Krzanowski presented a powerful video interview that chronicled her family’s journey through her mother’s devastating diagnosis. Through expert and caring medical intervention, faith, hope, and gratitude, her mother is now a six-year survivor of glioblastoma, an aggressive stage 4 brain cancer. Krzanowski’s parents, joined by Lily the Sheepdog to provide support, were present to answer questions and elaborate on their journey of healing as a family. “This story typifies the support behind the patient and who you trust with your life,” said Gaetana Kopchinsky C’06, G’08,’11, Affiliate Professor of Medical & Health Humanities.
Mccullough-Thoms shared an excerpt from a longer lecture on conflict transformation titled Age of Anxiety. She reframed conflict not as something to be avoided or solved, but as necessary heat that can spark growth and change. Drawing on neuroscience and threat response theory, she explored how dysregulation, fear, and suppressed conflict can lead to rage and dehumanization, and argued for the importance of self-regulation, co-regulation, and emotional literacy as foundations for both individual and collective transformation.

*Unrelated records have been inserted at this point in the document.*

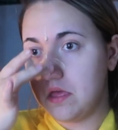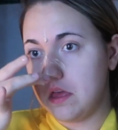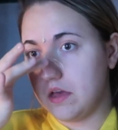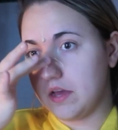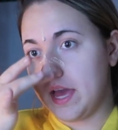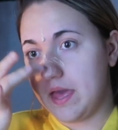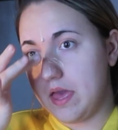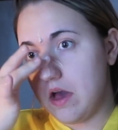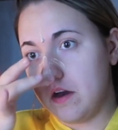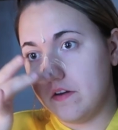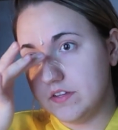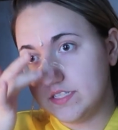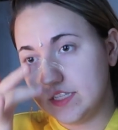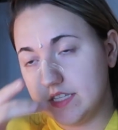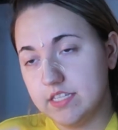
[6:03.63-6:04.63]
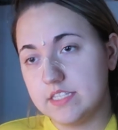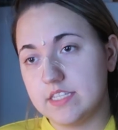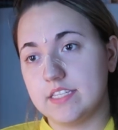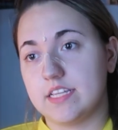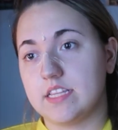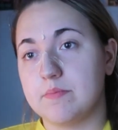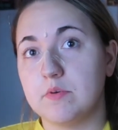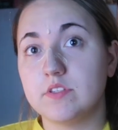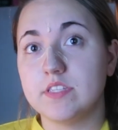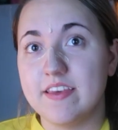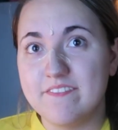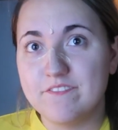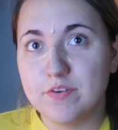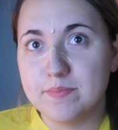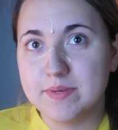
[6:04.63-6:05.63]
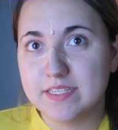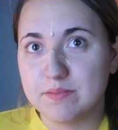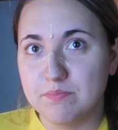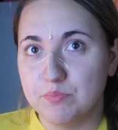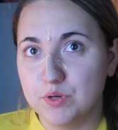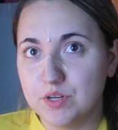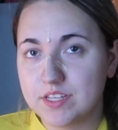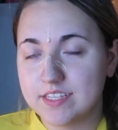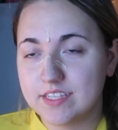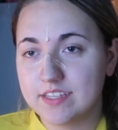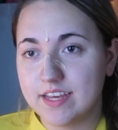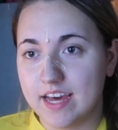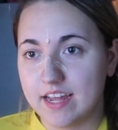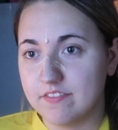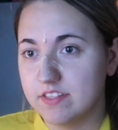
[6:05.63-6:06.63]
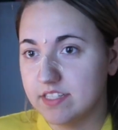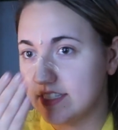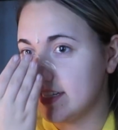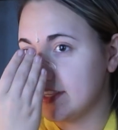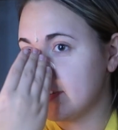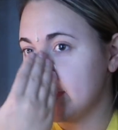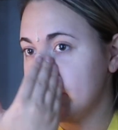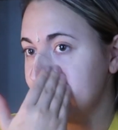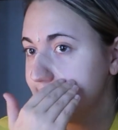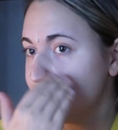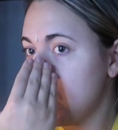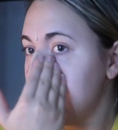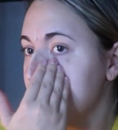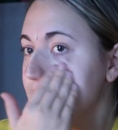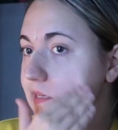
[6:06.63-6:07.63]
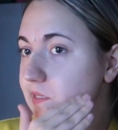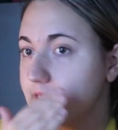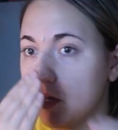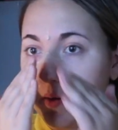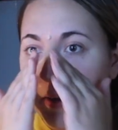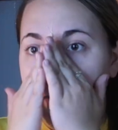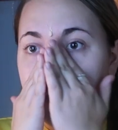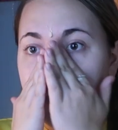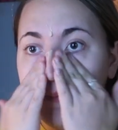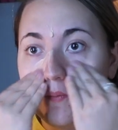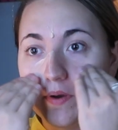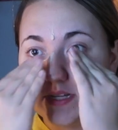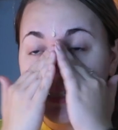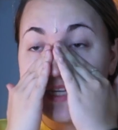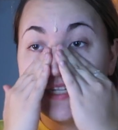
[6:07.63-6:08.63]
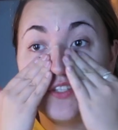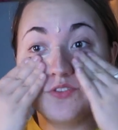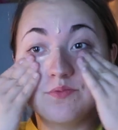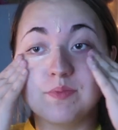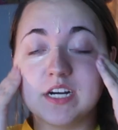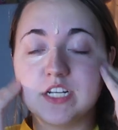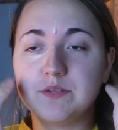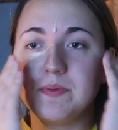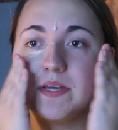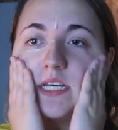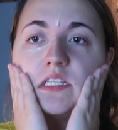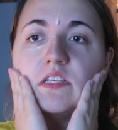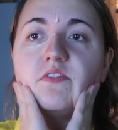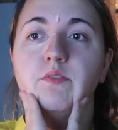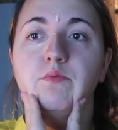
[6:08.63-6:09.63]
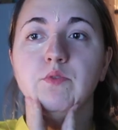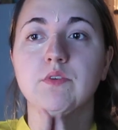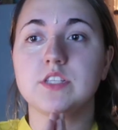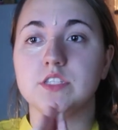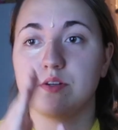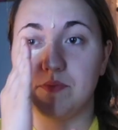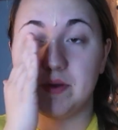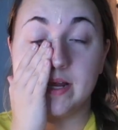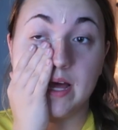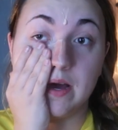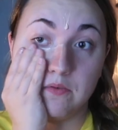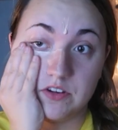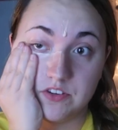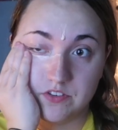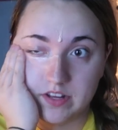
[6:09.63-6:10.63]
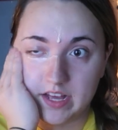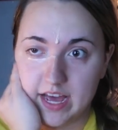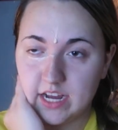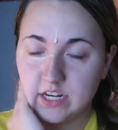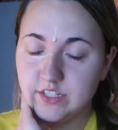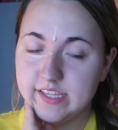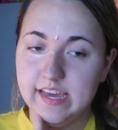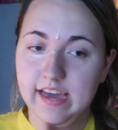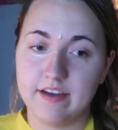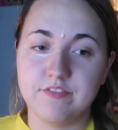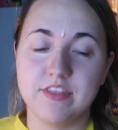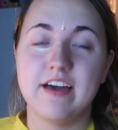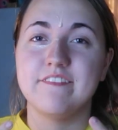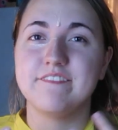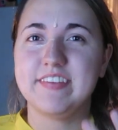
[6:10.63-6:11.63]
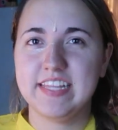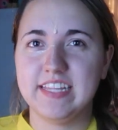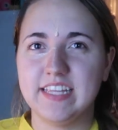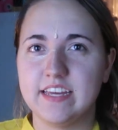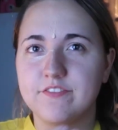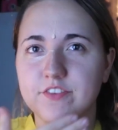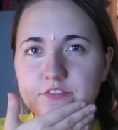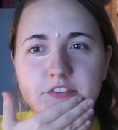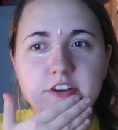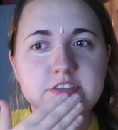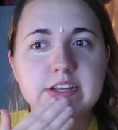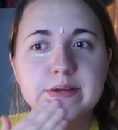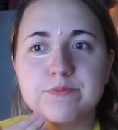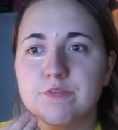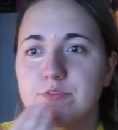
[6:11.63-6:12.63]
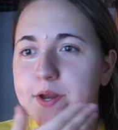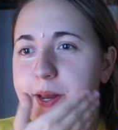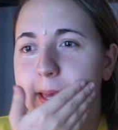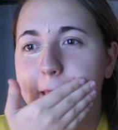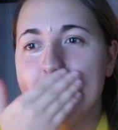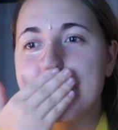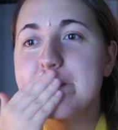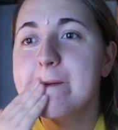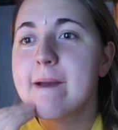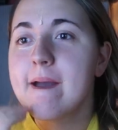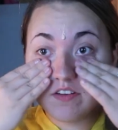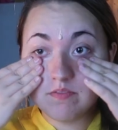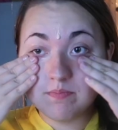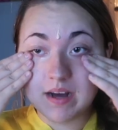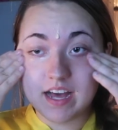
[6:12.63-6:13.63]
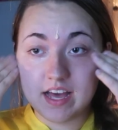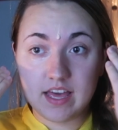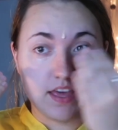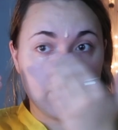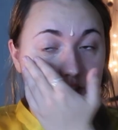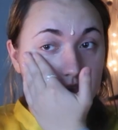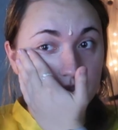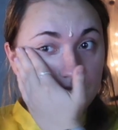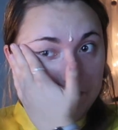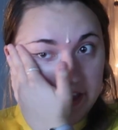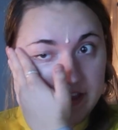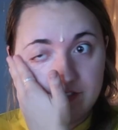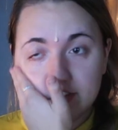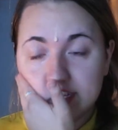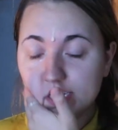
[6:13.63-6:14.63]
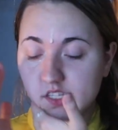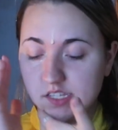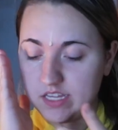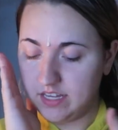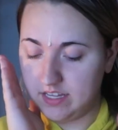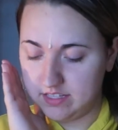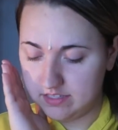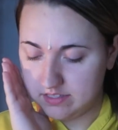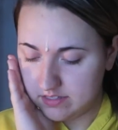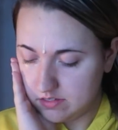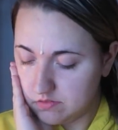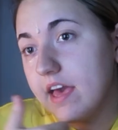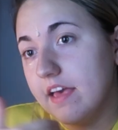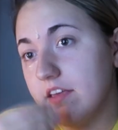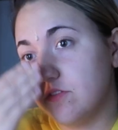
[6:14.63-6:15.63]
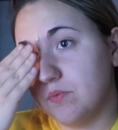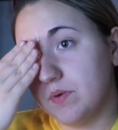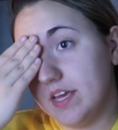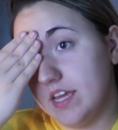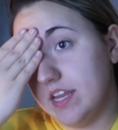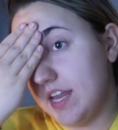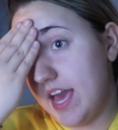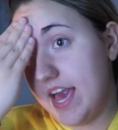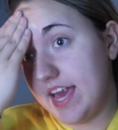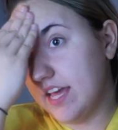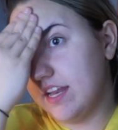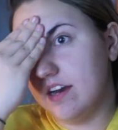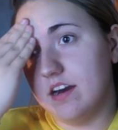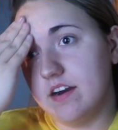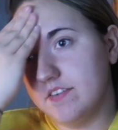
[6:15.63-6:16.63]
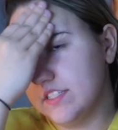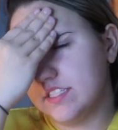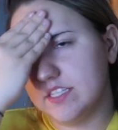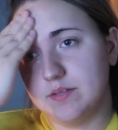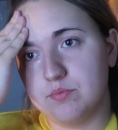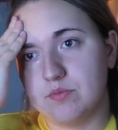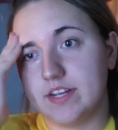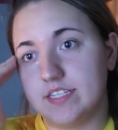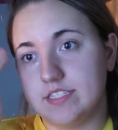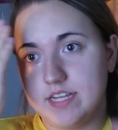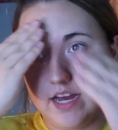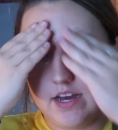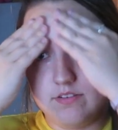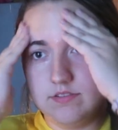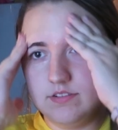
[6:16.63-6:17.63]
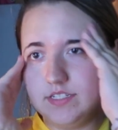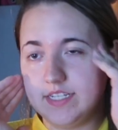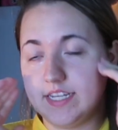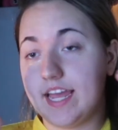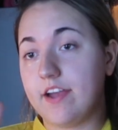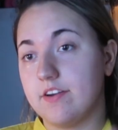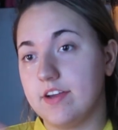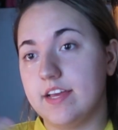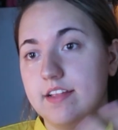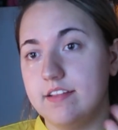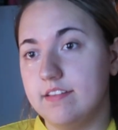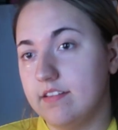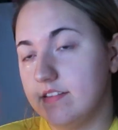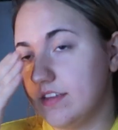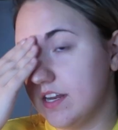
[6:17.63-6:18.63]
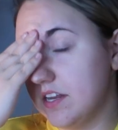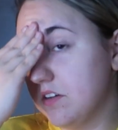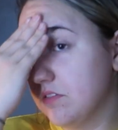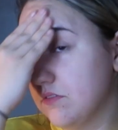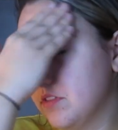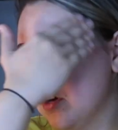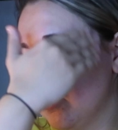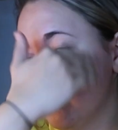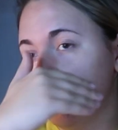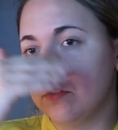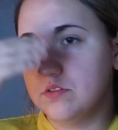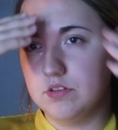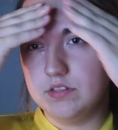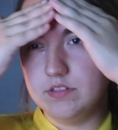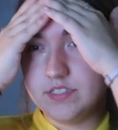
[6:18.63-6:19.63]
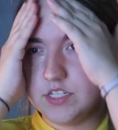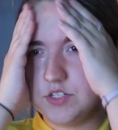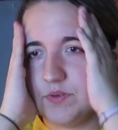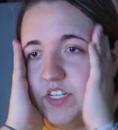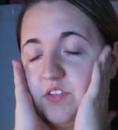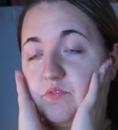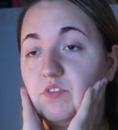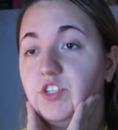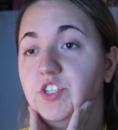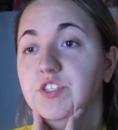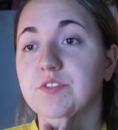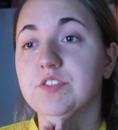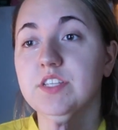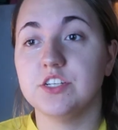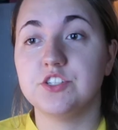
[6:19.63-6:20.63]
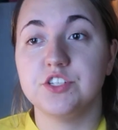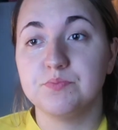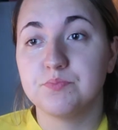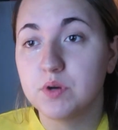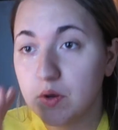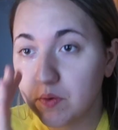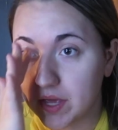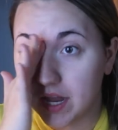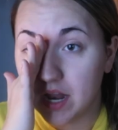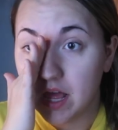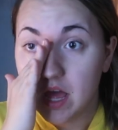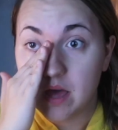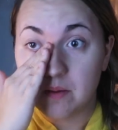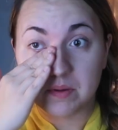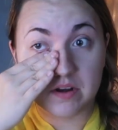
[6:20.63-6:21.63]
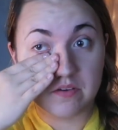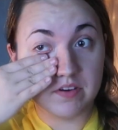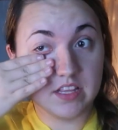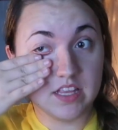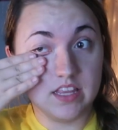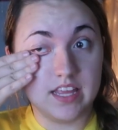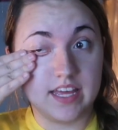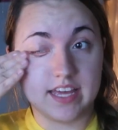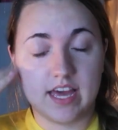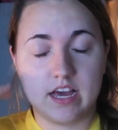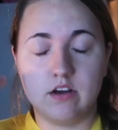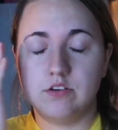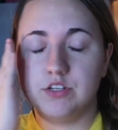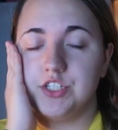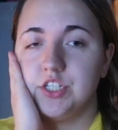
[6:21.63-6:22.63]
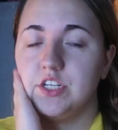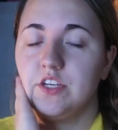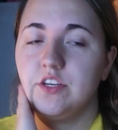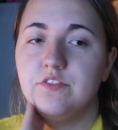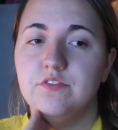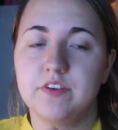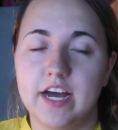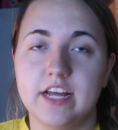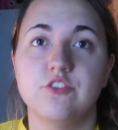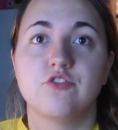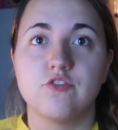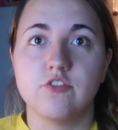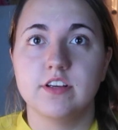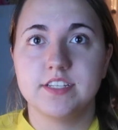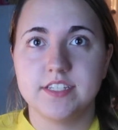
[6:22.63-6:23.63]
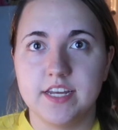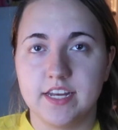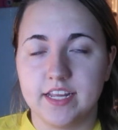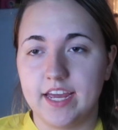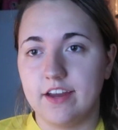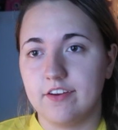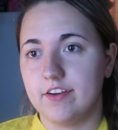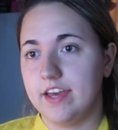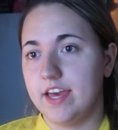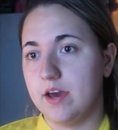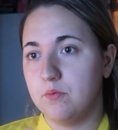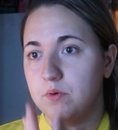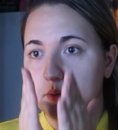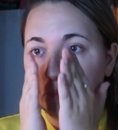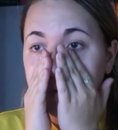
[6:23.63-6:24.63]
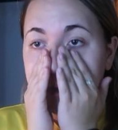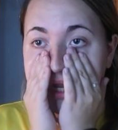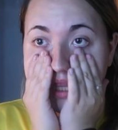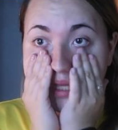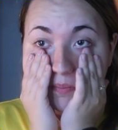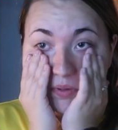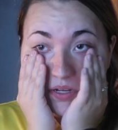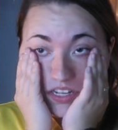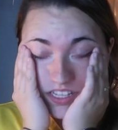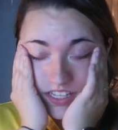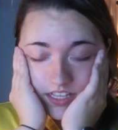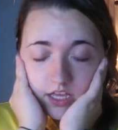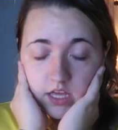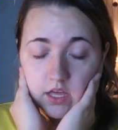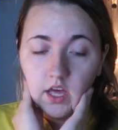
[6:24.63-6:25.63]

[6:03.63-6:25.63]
okay, obviously this is like the most infamous book out of the series, so I don't want to say too much, because if someone wants to read it, I want you to actually have that feeling for the first time of reading it. One of my favorite scenes is when Hannah obviously breaks down to Garrett and, you know, the whole situation where she says she's broken, but I really like how she finds trust in Garrett at one point in the book.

Orsini shared insights from her dissertation-in-progress, Questioning the Successful Aging Paradigm, which explores how older adults find meaning and well-being in their residential spaces amid changing care needs. Drawing on her background in social work and gerontology, she conducted a multiple case study with eight participants—half aging in place and half recently relocated to senior congregate housing—using in-depth interviews to examine how care needs, socialization, and environment shape their experiences. Orsini highlighted the emotional complexity behind care decisions, the nuanced meanings attached to home, and the distinction between logistical support and lived experience. “I want to give justice to my participants,” she said of her research participants. “I want their stories to be more than data, I want their stories to grow.”

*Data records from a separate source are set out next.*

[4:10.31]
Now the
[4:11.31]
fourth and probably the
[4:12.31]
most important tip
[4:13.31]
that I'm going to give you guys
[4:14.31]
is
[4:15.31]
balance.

Thomas presented Radical Possibilities, dissertation work that crosses disciplines and areas, exploring the difference between conventional health narratives (clinical, often reductive) and healing narratives (holistic, faith-based, culturally grounded). She wondered what it means to be radical, bridging various fields, creating an entirely new cultural-methodological space for inquiry into (self-)care. “We are the data,” she said. “We word our world.”

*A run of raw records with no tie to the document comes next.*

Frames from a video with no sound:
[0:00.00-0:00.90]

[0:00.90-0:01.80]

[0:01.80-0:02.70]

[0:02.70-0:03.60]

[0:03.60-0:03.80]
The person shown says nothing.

Waykar presented Rethinking Clinical Trials: Insights from the Humanities, sharing concerns about safety and well-being of clinical research subjects. With a pharmacist’s background, he examined the historical and ethical evolution of human subjects research, tracing how atrocities during WWII—and the Nuremberg Code that followed—gave rise to modern informed consent. His humanities-informed lens asked how patient rights can be better safeguarded today. Elizabeth Bertolini G’14, a Drew alum and coordinator of Drew’s Morristown Medical & Health Humanities Hospital Certificate, invited him to share his work with the medical residents.
Nolan presented her dissertation research Reconceptualization of the Aging Self–Narrative Insights. Using interpretive phenomenological analysis, she studies the lived experiences of intimacy and sexuality in older adults. She shared a vivid narrative vignette about an 81-year-old who embodies defiant aging, challenging social taboos around older adults’ sexuality and intimacy. This narrative evoked a resonant space, making the participants live an “involved knowing” in real time.
Fostering health and medicine as relational, ethical practices and institutions is the mission of the low-residency and interdisciplinary Medical & Health Humanities program at Drew University. Offering a master’s, doctorate, and several certificates, these degrees meet the growing need for advanced training in health humanities, care ethics, health policy, contemplative care, and narrative medicine.